Ich kenne jetzt meine geplanten Aufwendungen und Einnahmen. Der sich daraus ergebende Gewinn ist dann meine Umsatzrendite.

Aber Vorsicht! Gewinn bedeutet nicht gleich Geldeinnahme. Aus diesem Grund plane ich meinen „Cash“, also meinen Kassen- und Bankbestand. Über wie viele liquide Mittel verfüge ich heute? Wie entwickeln sich meine liquiden Mittel zukünftig? Benötige ich Fremdkapital, also einen Kredit von meiner Bank? Bei der Liquiditätsplanung muss ich auch berücksichtigen, dass verschiedene Kostenbestandteile (bspw. meine KFZ-Steuer) nur 1x jährlich anfällt. Bei mir ist das immer der Juli, also muss ich zu diesem Zeitpunkt über genügend liquide Mittel auf meinen Bankkonten verfügen.

Und eins darf ich auf gar keinen Fall vergessen: Meine erste Steuerzahlung wird erst mit Abgabe meines ersten Einkommenssteuerbescheides fällig. Gebe ich also meine Steuererklärung im Mai 2017 für 2016 ab zahle ich voraussichtlich im Juni 2017 meine gesamte Einkommenssteuer für die ersten 12 Monate meiner Selbständigkeit. Gleichzeitig erhalte ich vom Finanzamt einen Bescheid über meine zukünftige quartärliche Einkommenssteuervorauszahlung. Zu diesem Zeitpunkt ist mein zweites Geschäftsjahr fast schon zu Ende. Es ist nicht einfach alles dies korrekt zu berücksichtigen. So manch einem ist die Methodik der Einkommenssteuerzahlungen nicht geläufig. Als Arbeitnehmer hatte ich damit nichts zu tun. Mein damaliger Arbeitgeber hat das für mich übernommen und monatlich meine Lohnsteuer an das Finanzamt abgeführt.

Jetzt bin ich aber für mich selber verantwortlich.

Genug für heute. Und Morgen, ja morgen – da nehme ich mir Zeit für meine Freundin und wir treffen uns mit einem befreundeten Pärchen. Gute Nacht

Danke Tobias für Deine Geschichte.
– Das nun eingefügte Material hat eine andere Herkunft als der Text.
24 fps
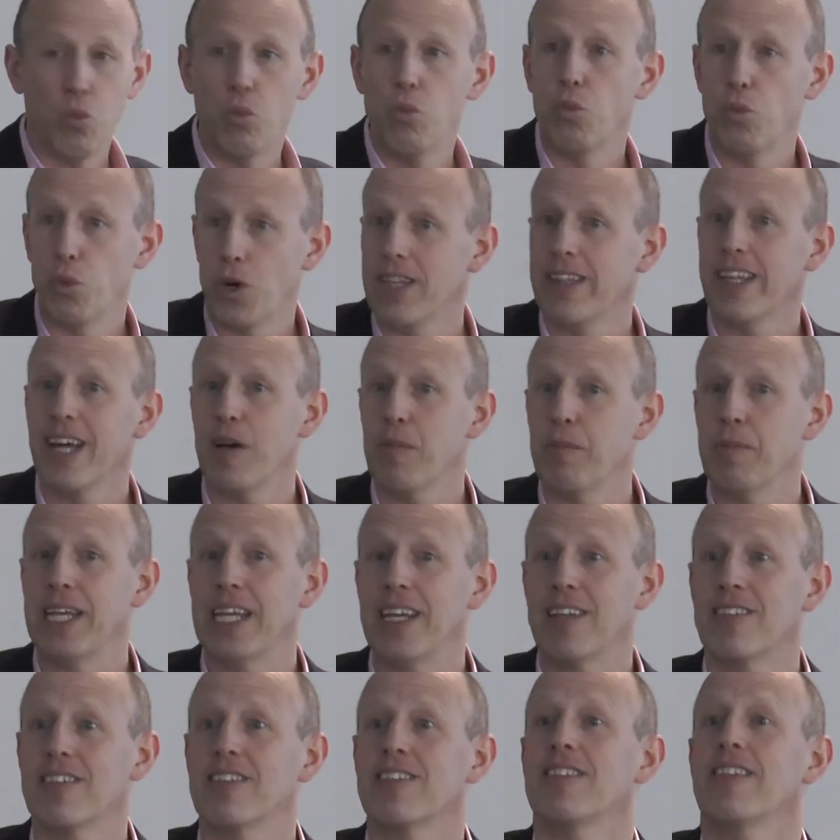what that
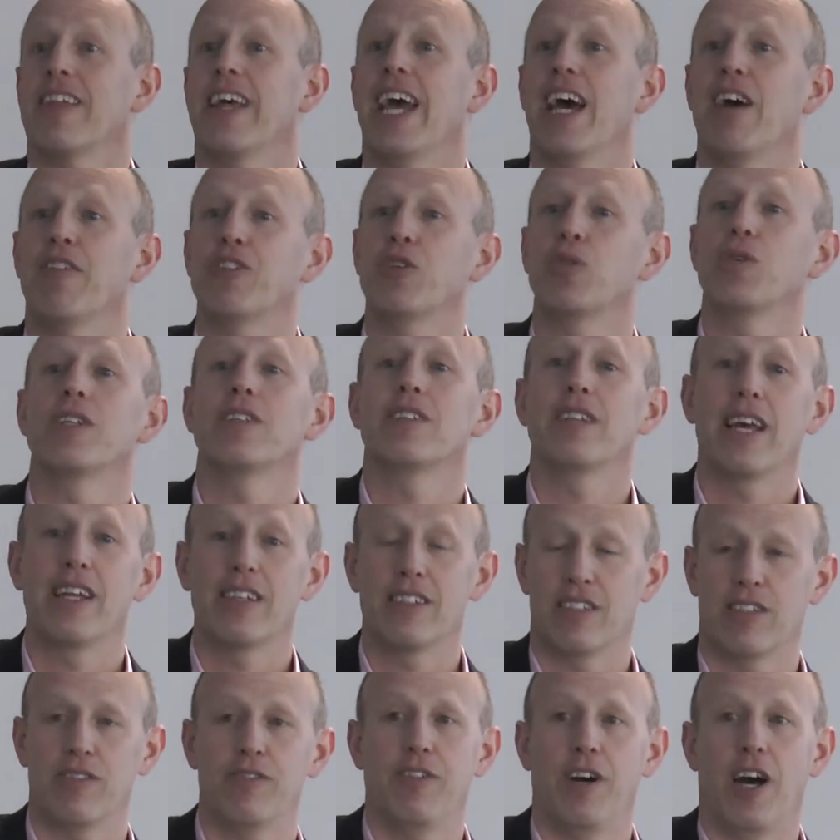means is they have to
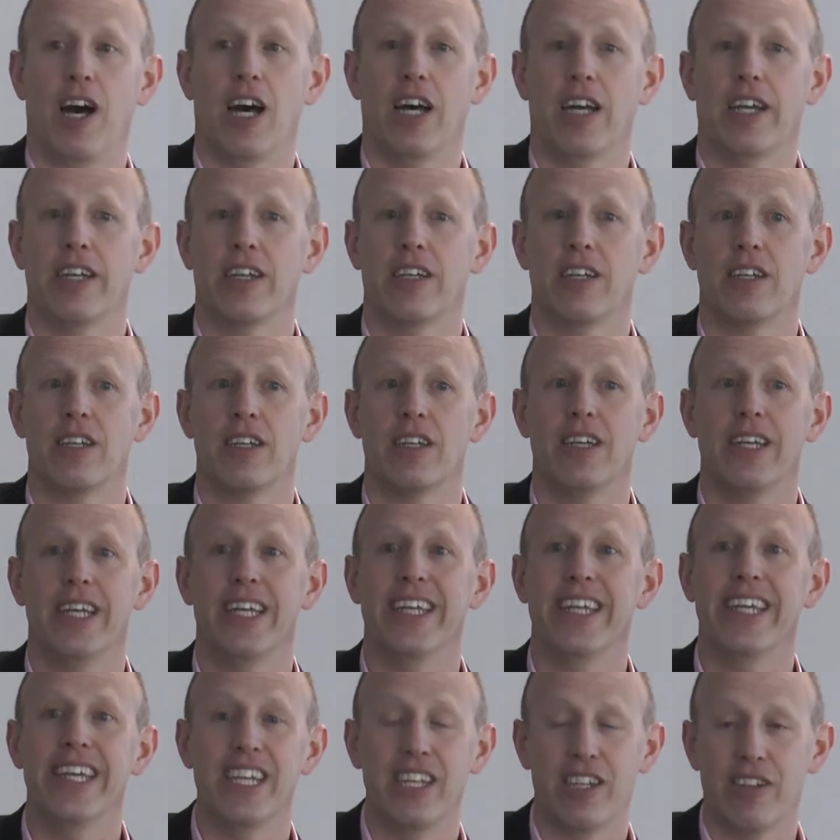intensify
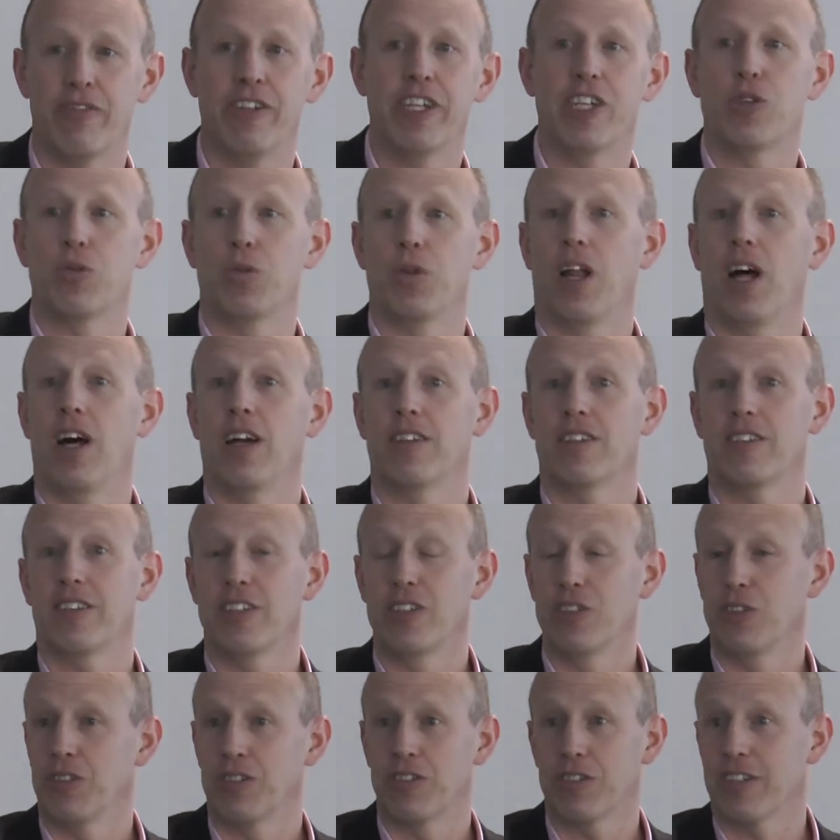and individualize the
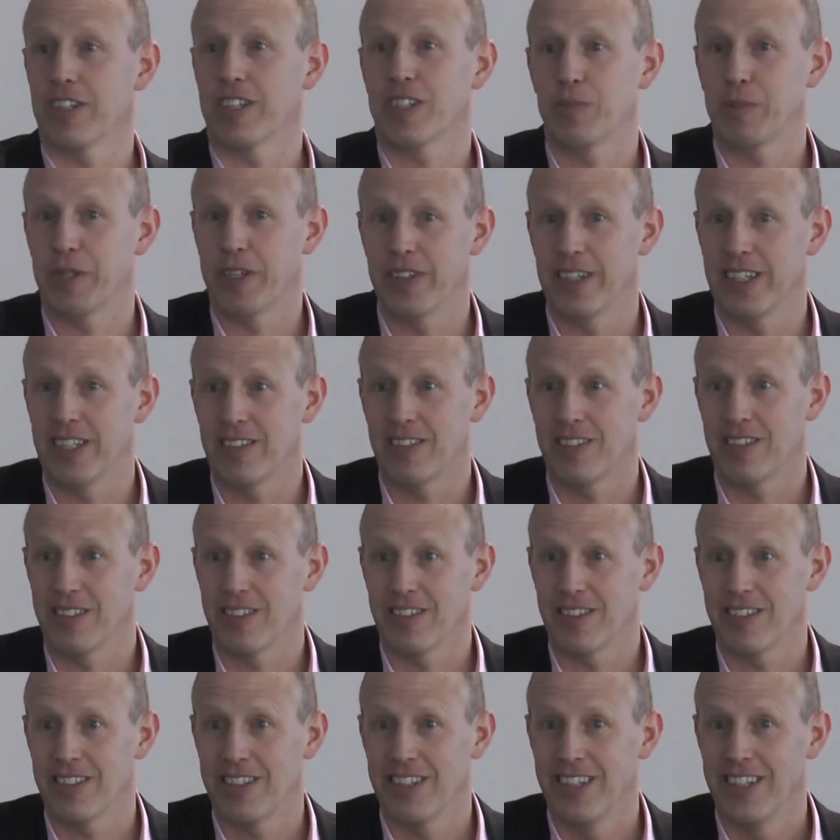user
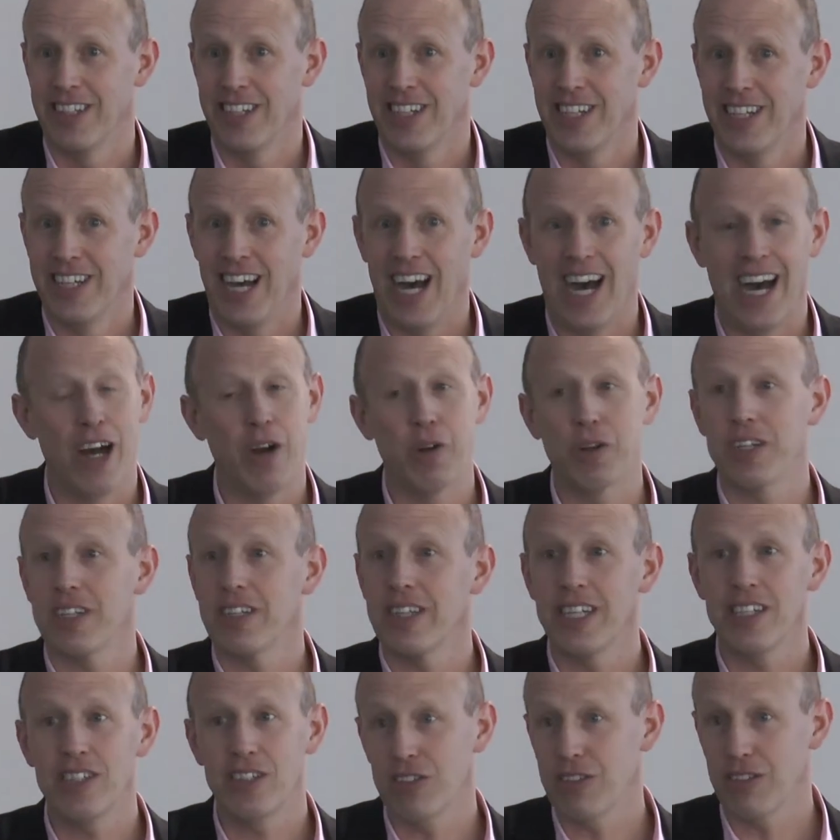experiences. How can
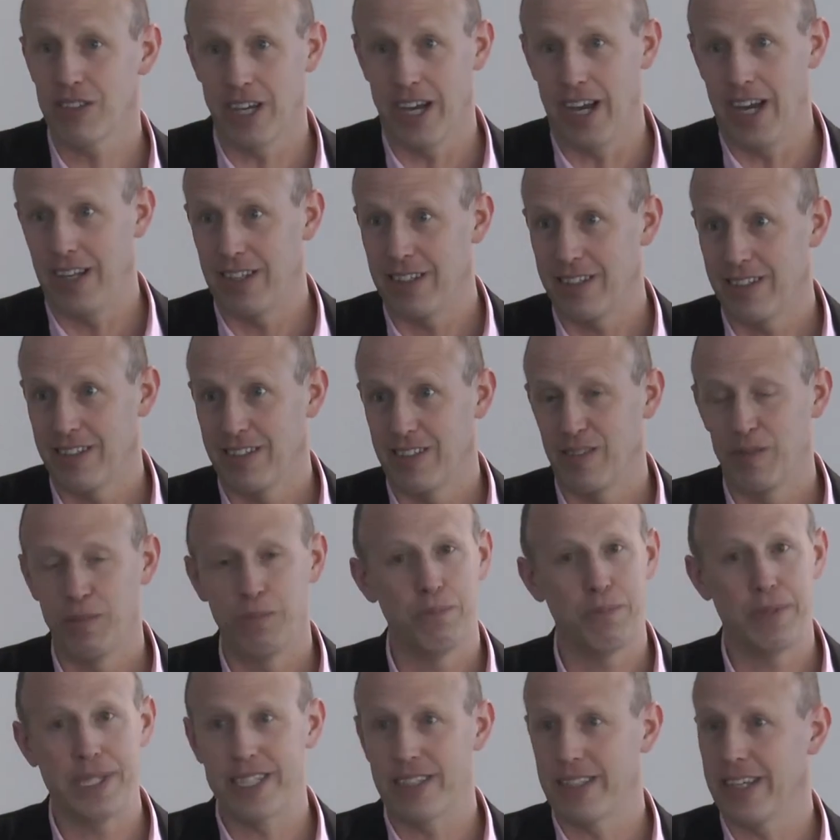they do that?
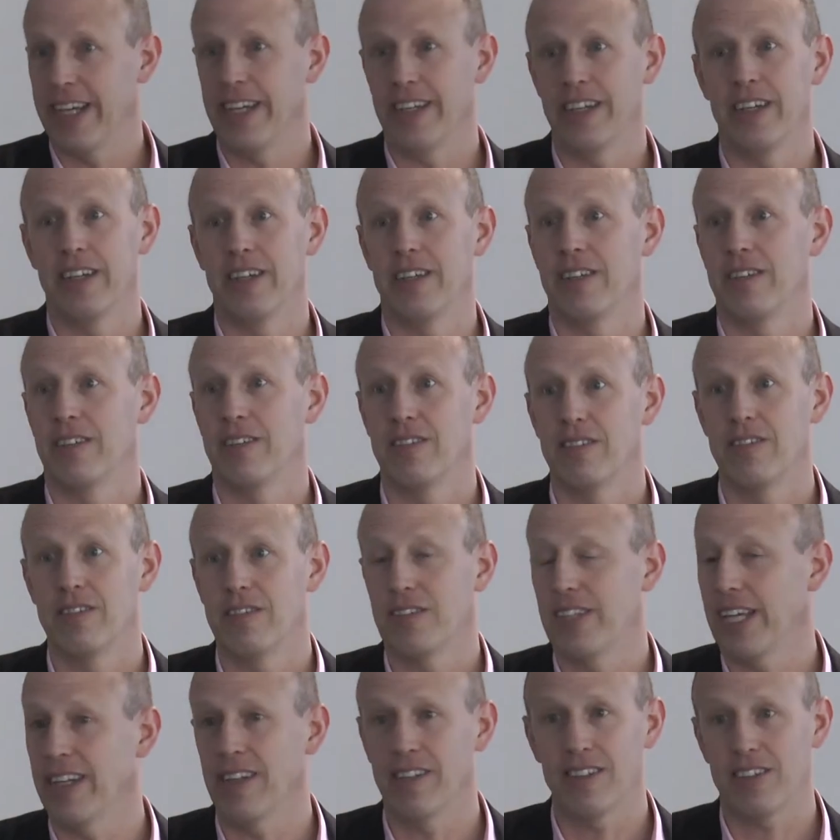Big data,
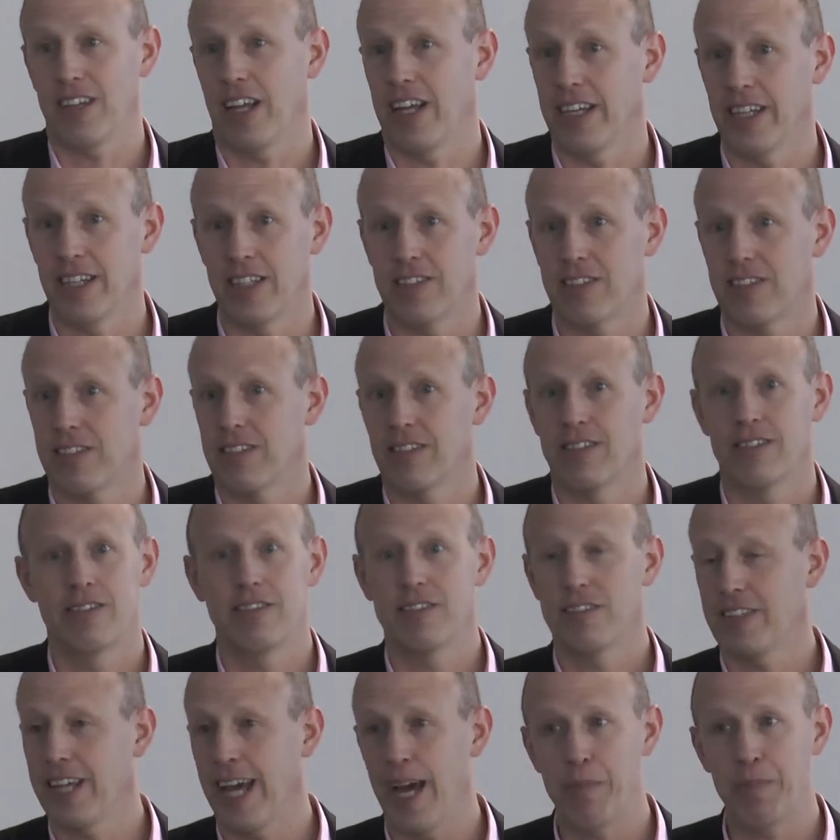data science,
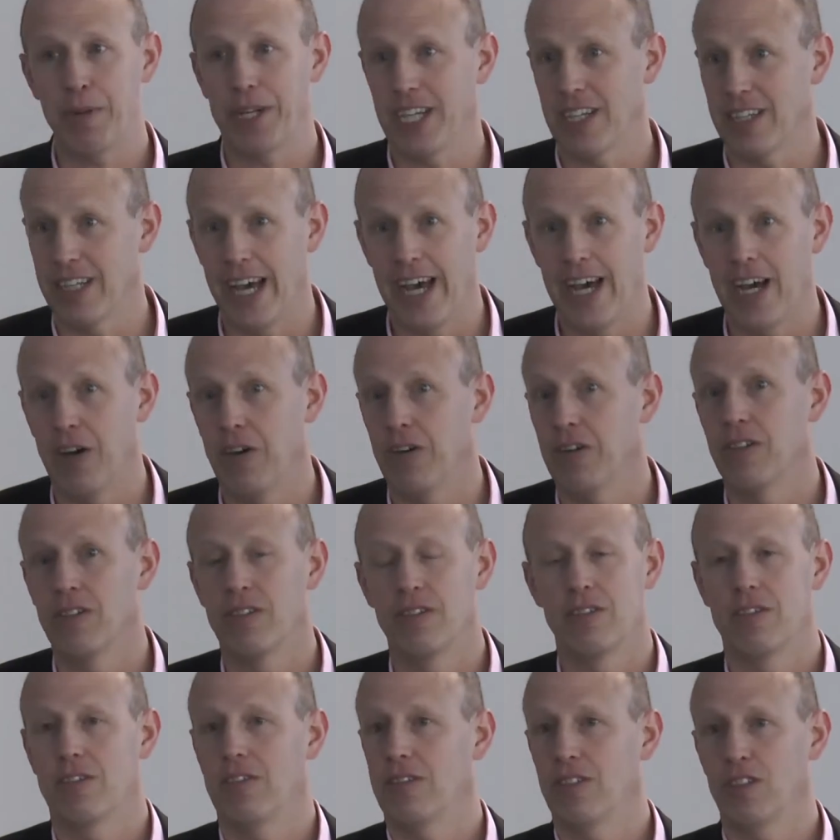it's happening now.
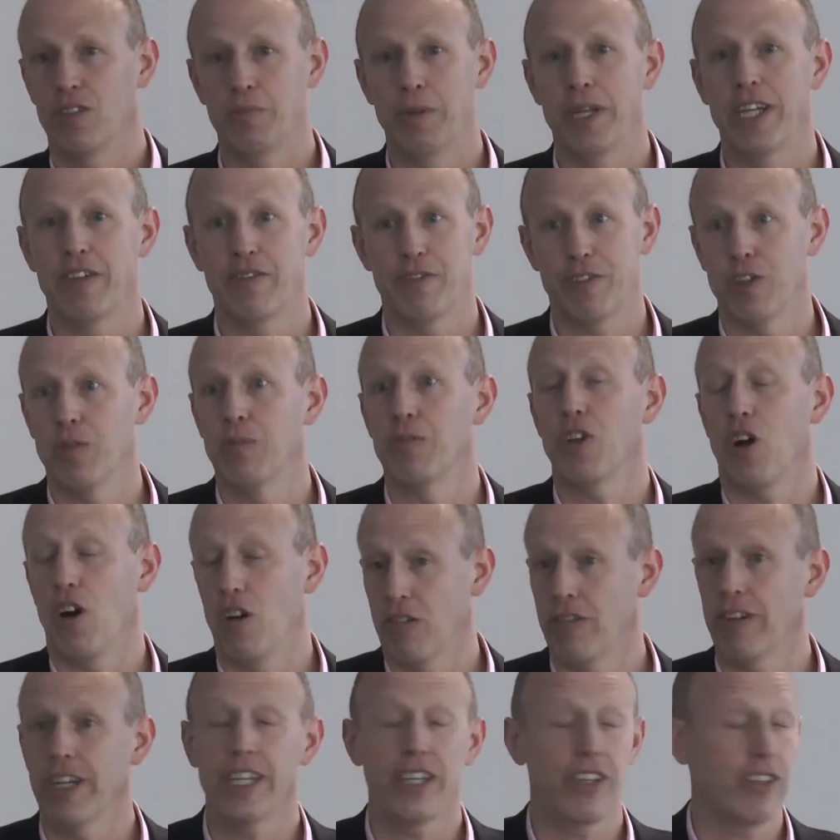There's many firms
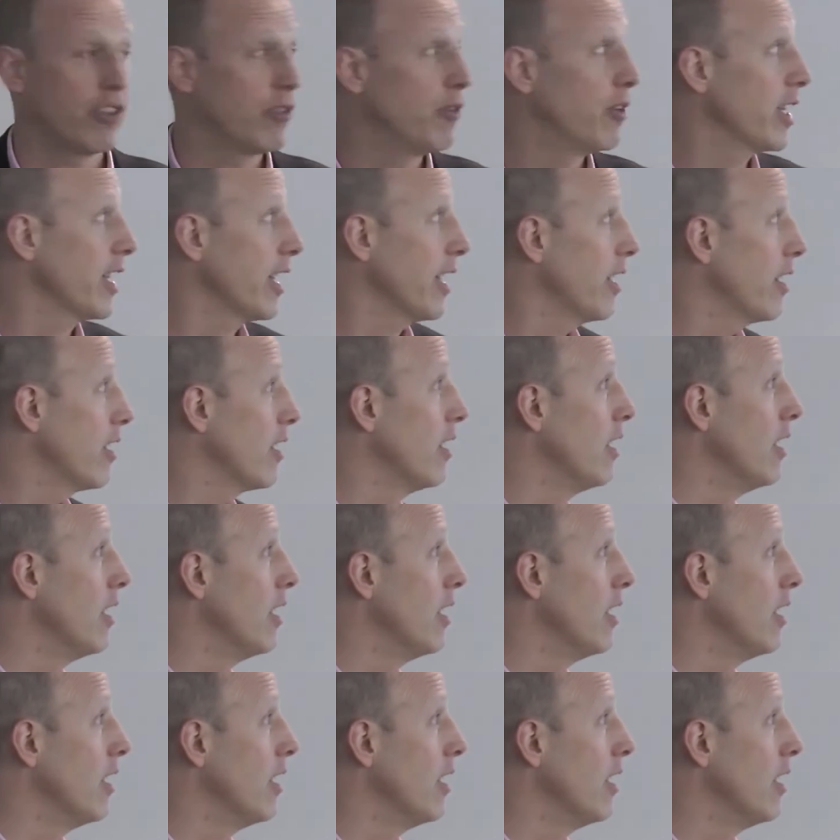already doing it.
Bitte beachten Sie, dass nicht alle Aspekte berücksichtigt werden können. Am 03. März erscheint ein neuer Bloq in dieser Rubrik. Bis dahin freue ich mich auf Ihre Reaktion, auf Ihr Feedback.

Wenn Sie eine der folgenden Aussagen mit „Nein“ beantworten, überwiegen die Risiken einer erfolgreichen Existenzgründung:

Ich habe „vorgesorgt“ und kann meinen Lebensunterhalt für einen gewissen Zeitraum selber bestreiten.

Ich kenne meinen Kapitalbedarf

Ich weiß wie viel Geld ich zu welchem Zeitpunkt benötige

Das Thema „Finanzen“ wird bei der Existenzgründung meist vernachlässigt. Es wird oftmals als „notwendiges Übel“ betrachtet.

Ich wünsche mir, dass Sie sich dem Thema annehmen.